Der Reichsverkehrsminister Er würde den Brief an Bayern nicht vor der Reichstagssitzung absenden. Das Kabinett müsse sich auf den stärksten nationalen Boden stellen und erweiterte Vollmachten vom Parlament fordern. Dies entspreche auch dem Wunsch des Reichstags.

Der Reichswirtschaftsminister Man müsse morgen an die Realisierung des Programms gehen. Das Wirtschaftsprogramm müsse sich gleichmäßig gegen alle Seiten richten, beispielsweise auf der einen Seite starke Besitzsteuern, auf der anderen längere Arbeitszeit, Maßnahmen gegen Kartelle usw.

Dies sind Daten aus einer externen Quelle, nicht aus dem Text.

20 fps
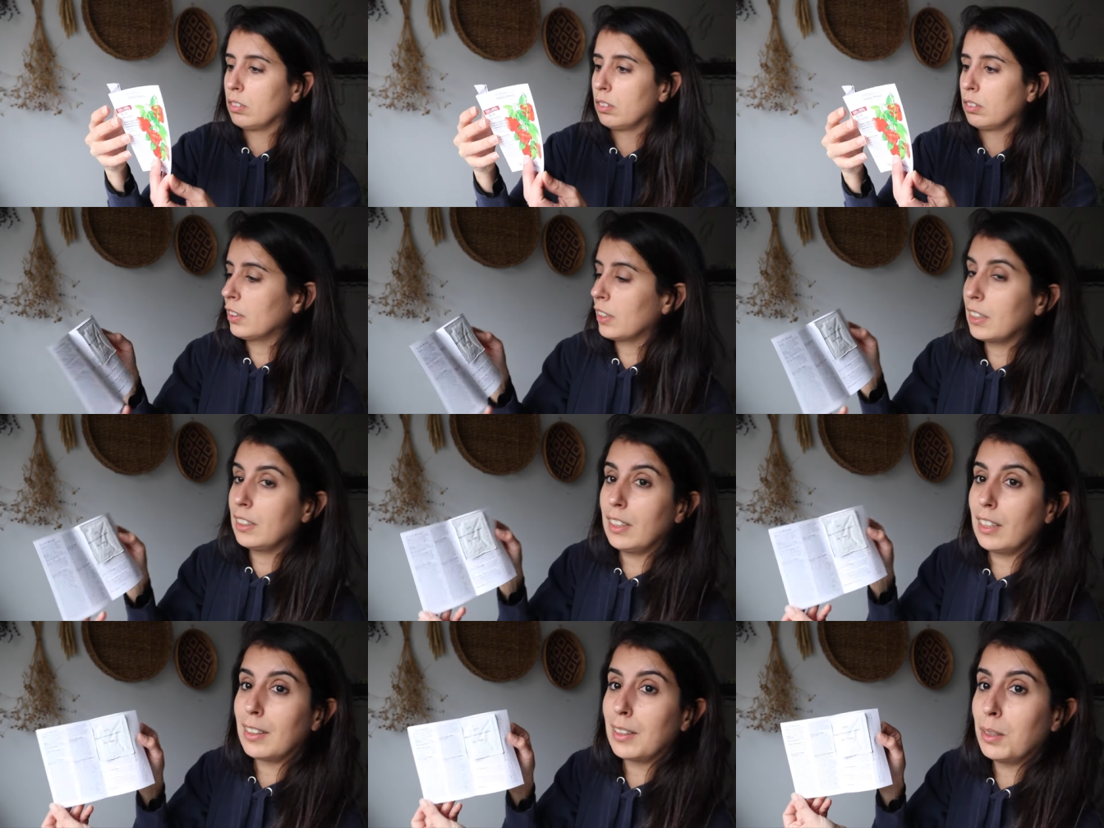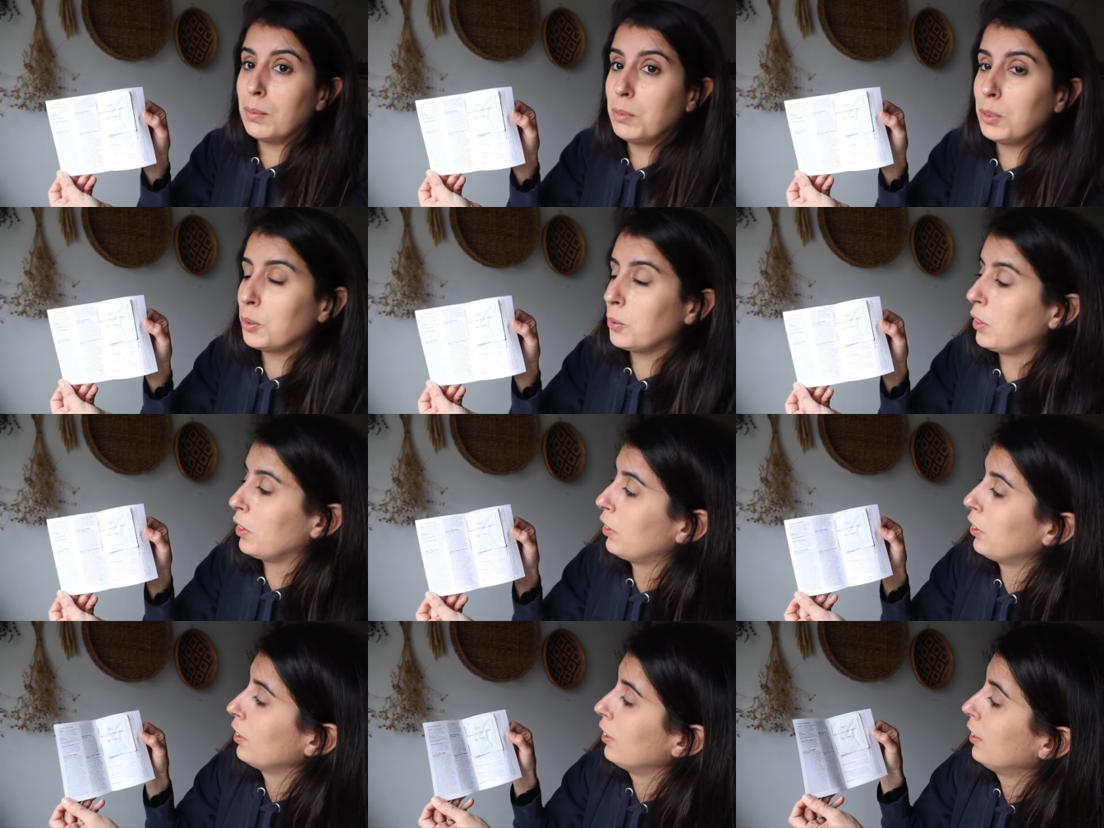Look at that, comes
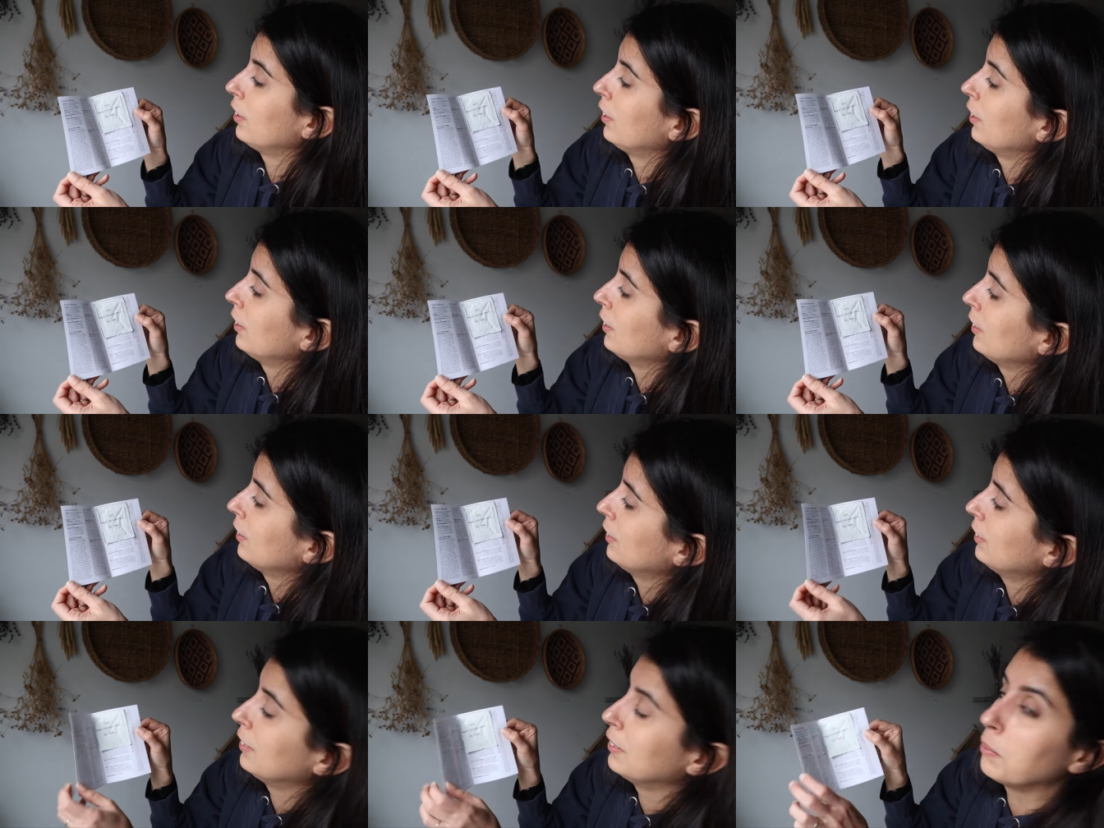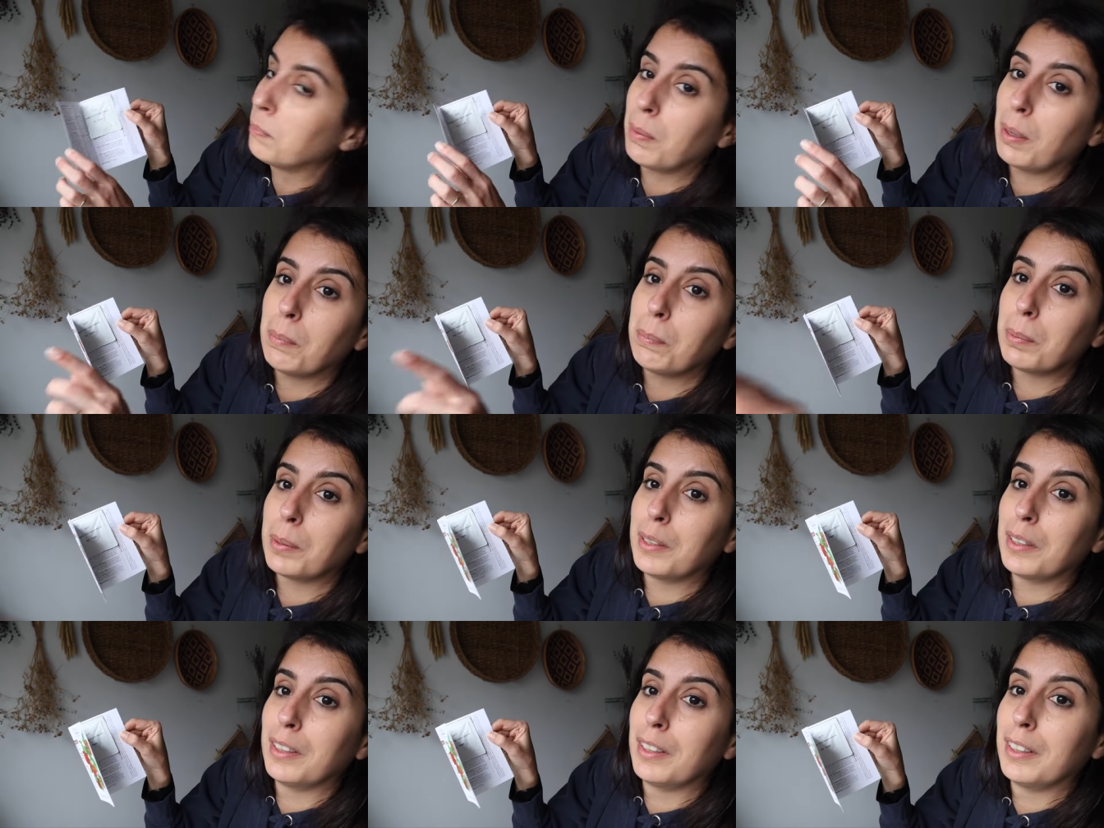with the
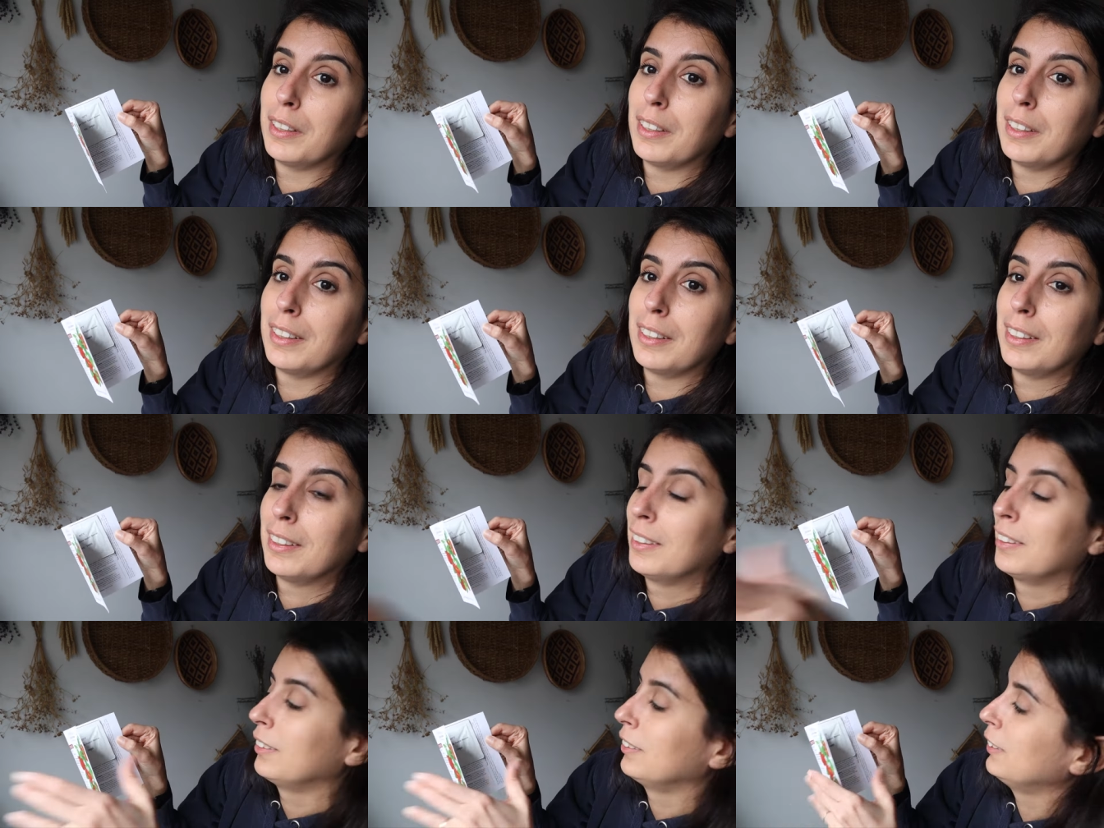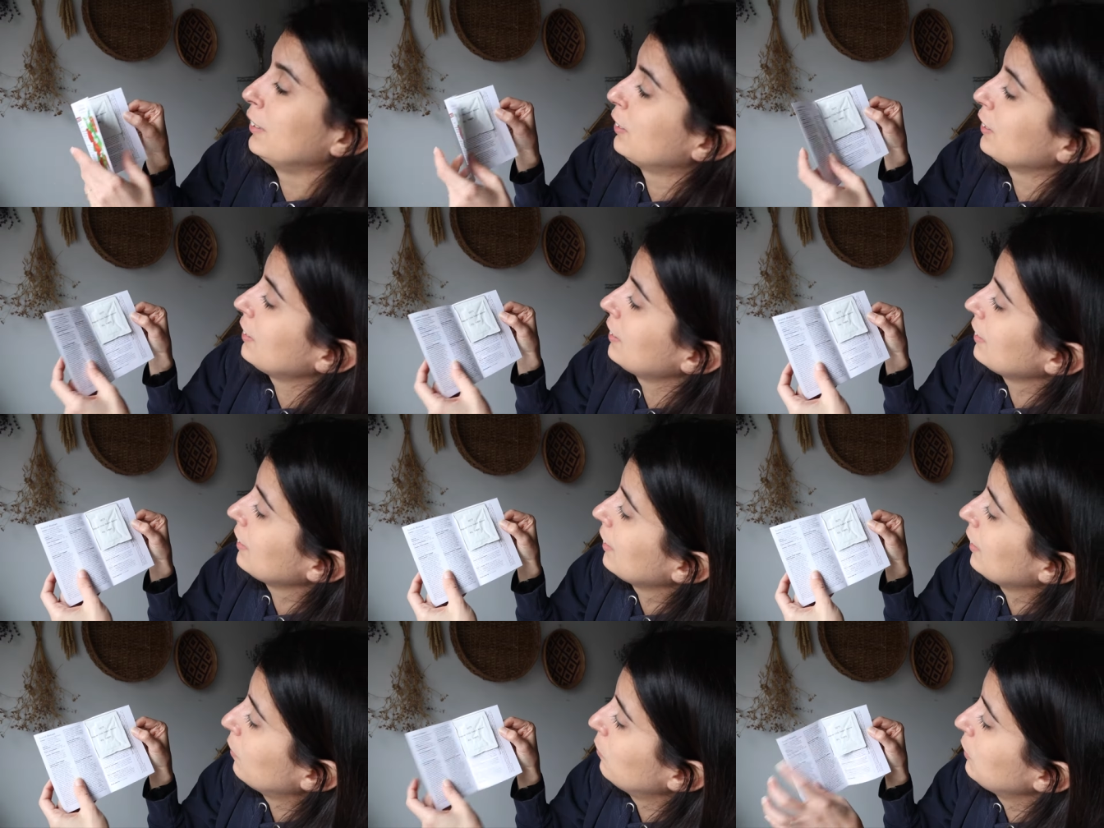pepper
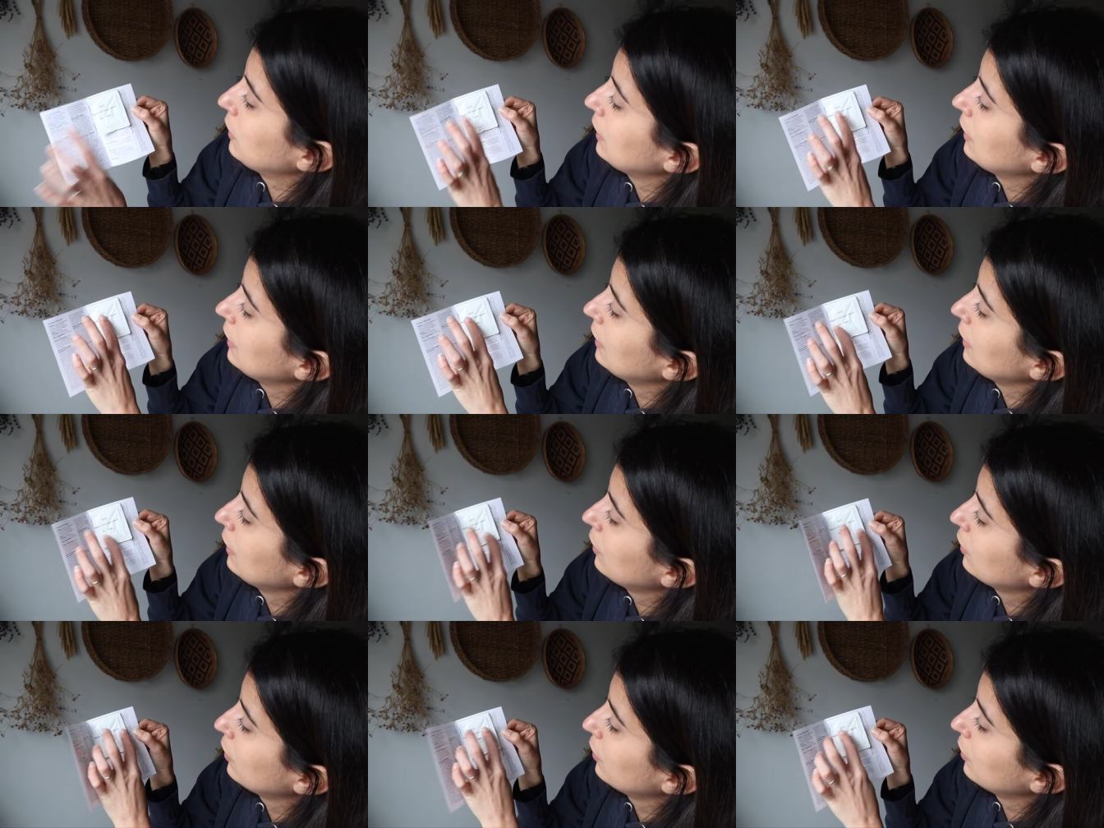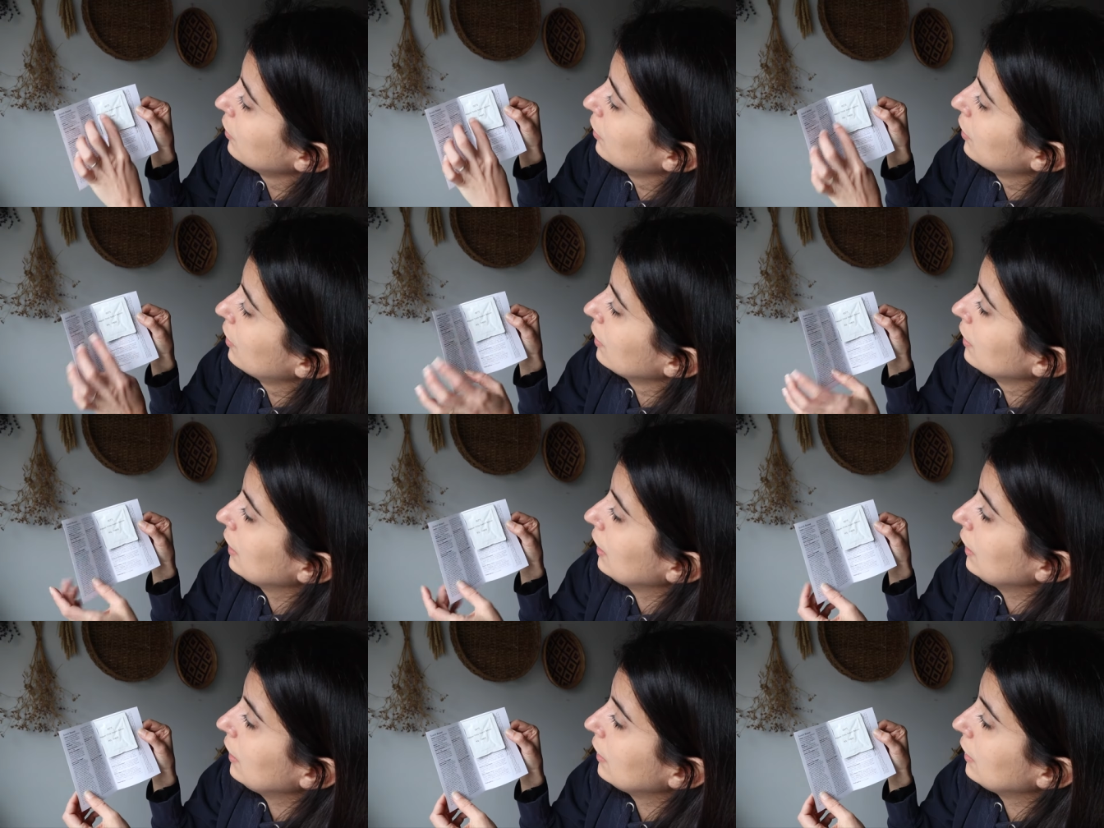Look, comes in this little
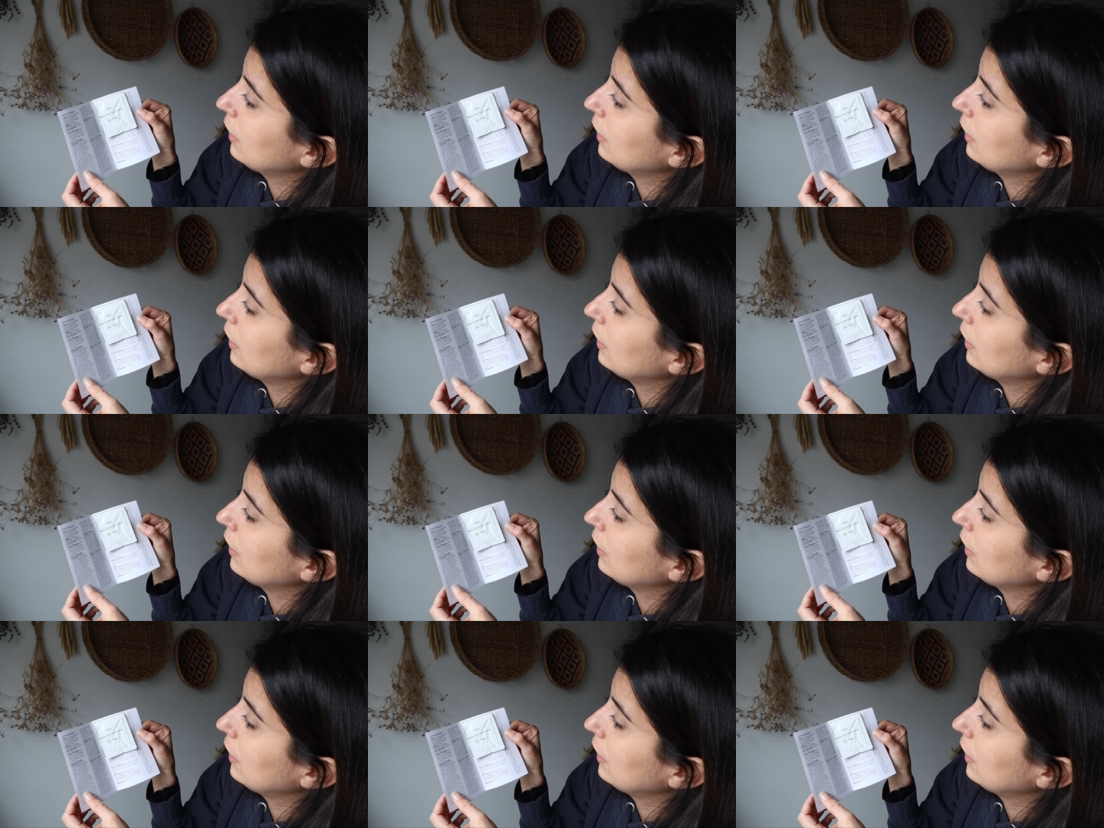container.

Der Reichsarbeitsminister empfiehlt, den Brief an Bayern nicht abzusenden.

Der Reichspostminister ist gleichfalls gegen Absendung des Briefes. Die Reichstagsverhandlung könne erst stattfinden, wenn die Regierung Klarheit über die Außenpolitik und ihr Programm gewonnen habe.

Der Reichskanzler ist gegen eine Verschiebung der Reichstagssitzung, weil sonst in der Zwischenzeit die Presse die Lage beherrsche.

[415] Der Reichsernährungsminister ist gleichfalls gegen die Vertagung des Reichstags und die Absendung des Briefes.

Der Reichskanzler stellte als Ergebnis fest, daß der Brief nicht abgesandt werden soll.

Am 1. Oktober d. Js. 3 Uhr nachmittags müsse das Kabinett zur Beratung des Programms zusammentreten17.

17

S. Dok. Nr. 97.

Hierauf wurde die Sitzung geschlossen.